Ross and Sandness’ ages, blood type, skin color and facial structure were such a near-perfect match that Sandness’ surgeon, Dr Samir Mardini, said the two men could have been cousins.
Ross consented, despite her hesitation about someday seeing her husband’s face on a stranger.
Eight months pregnant at the time, she said one reason to go forward was that she wanted the couple’s child to one day understand what his father did to help others.
Lilly said she thought: ‘He’s a donor, and this is my call – we’re going to do it.’ Because if we could help countless people, why not? That’s pretty much why I did it.
‘I’ve been in contact with the liver recipient, I’m friends with the heart recipient on Facebook. There’s one guy who got a kidney and a pancreas, we haven’t heard anything from him yet; another lady got a kidney, I believe, and then we’ve not been in contact with the lung recipient. But I sent everybody letters around the same time, they all got pictures.’
She said: ‘I knew what needed to be done and I just did what needed to be done’ – adding that the process takes several days, as recipients are identified, and it’s not an immediate process as often portrayed on medical television drama.

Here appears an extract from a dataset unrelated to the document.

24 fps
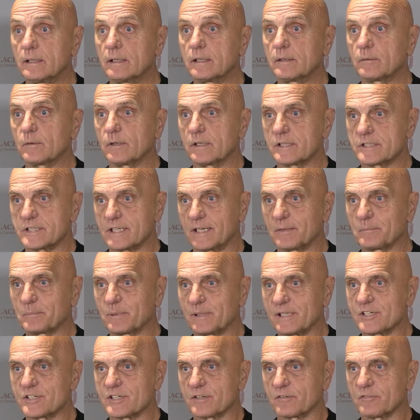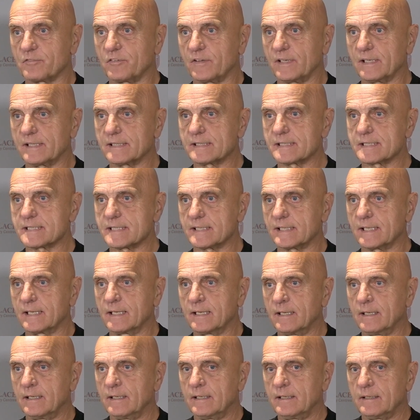You want to try and please your fans. A
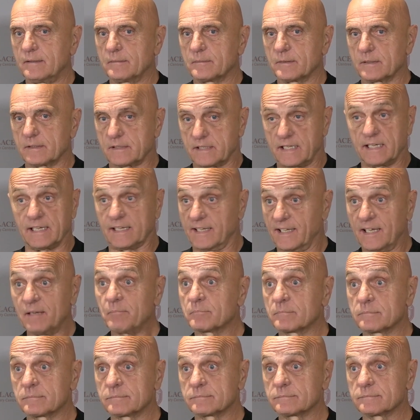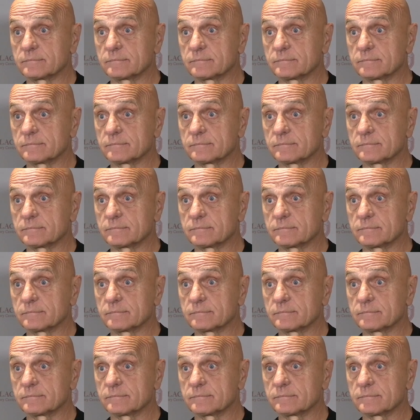great game.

‘The process is a long process, but it’s worth it,’ she says.
More than a year after a surgery that took a team of more than 60 medical professionals, Sandness is finding a groove in everyday life while still treasuring the simple tasks he lost for ten years, such as chewing a piece of pizza.
He’s been promoted in his work as an oilfield electrician and is expanding his world while still prizing the anonymity that comes with a normal face.
‘I wouldn’t go out in public. I hated going into bigger cities,’ he said. ‘And now I’m just really spreading my wings and doing the things I missed out on – going out to restaurants and eating, going dancing.’
Life with a transplanted face takes work, every day. Sandness is on a daily regimen of anti-rejection medication.
He’s constantly working to retrain his nerves to operate in sync with his new face, giving himself facial massages and striving to improve his speech by running through the alphabet while driving or showering.
‘I wanted to show you that your gift will not be wasted,’ Sandness told Ross.
Mardini and the rest of Sandness’ medical team have delighted in seeing their patient and friend open up since the procedure, going out of his way to talk with strangers whose gaze he once hid from.
‘It turns out Andy is not as much of an introvert as we thought,’ Mardini said. ‘He’s enjoying these times, where he’s missed out on ten years of his life.’
Last year, Ross wrote to Sandness and the five others who received her husband’s organs.
She described Ross, her high school sweetheart, as a ‘giving person’ who loved hunting, trapping and being with his dog, Grit.
‘I am filled with great joy knowing that he was able to give a little of himself to ensure a better quality of life for someone else,’ she wrote.
Lilly was given photos of Sandness before and after the transplant. That’s when she learned of uncanny similarities between the two men – not just their passion for the outdoors, but the way they stood in their hunting photos.
‘It was amazing how good he looked and how well he’s doing,” she previously said of Sandness. ‘I’m excited for him that he’s getting his life back.’
She also noticed one small detail – a small bare patch in the middle of his bearded chin, just as on her husband’s face.
Ross and Sandness say they feel like family now. They plan to forge a stronger connection, and Sandness said he’ll contribute to a trust fund for Leonard’s education.
On the day of their meeting, the boy stared curiously at Sandness at first. But later, he walked over and waved to be picked up. Sandness happily obliged.
For Ross, just meeting Sandness felt like a huge release – a way to get past a year filled with grieving, funeral planning, childbirth and gut-wrenching decisions about organ donations.
‘Meeting Andy, it has finally given me closure,’ she said, her voice choking as it trailed off. ‘Everything happened so fast.’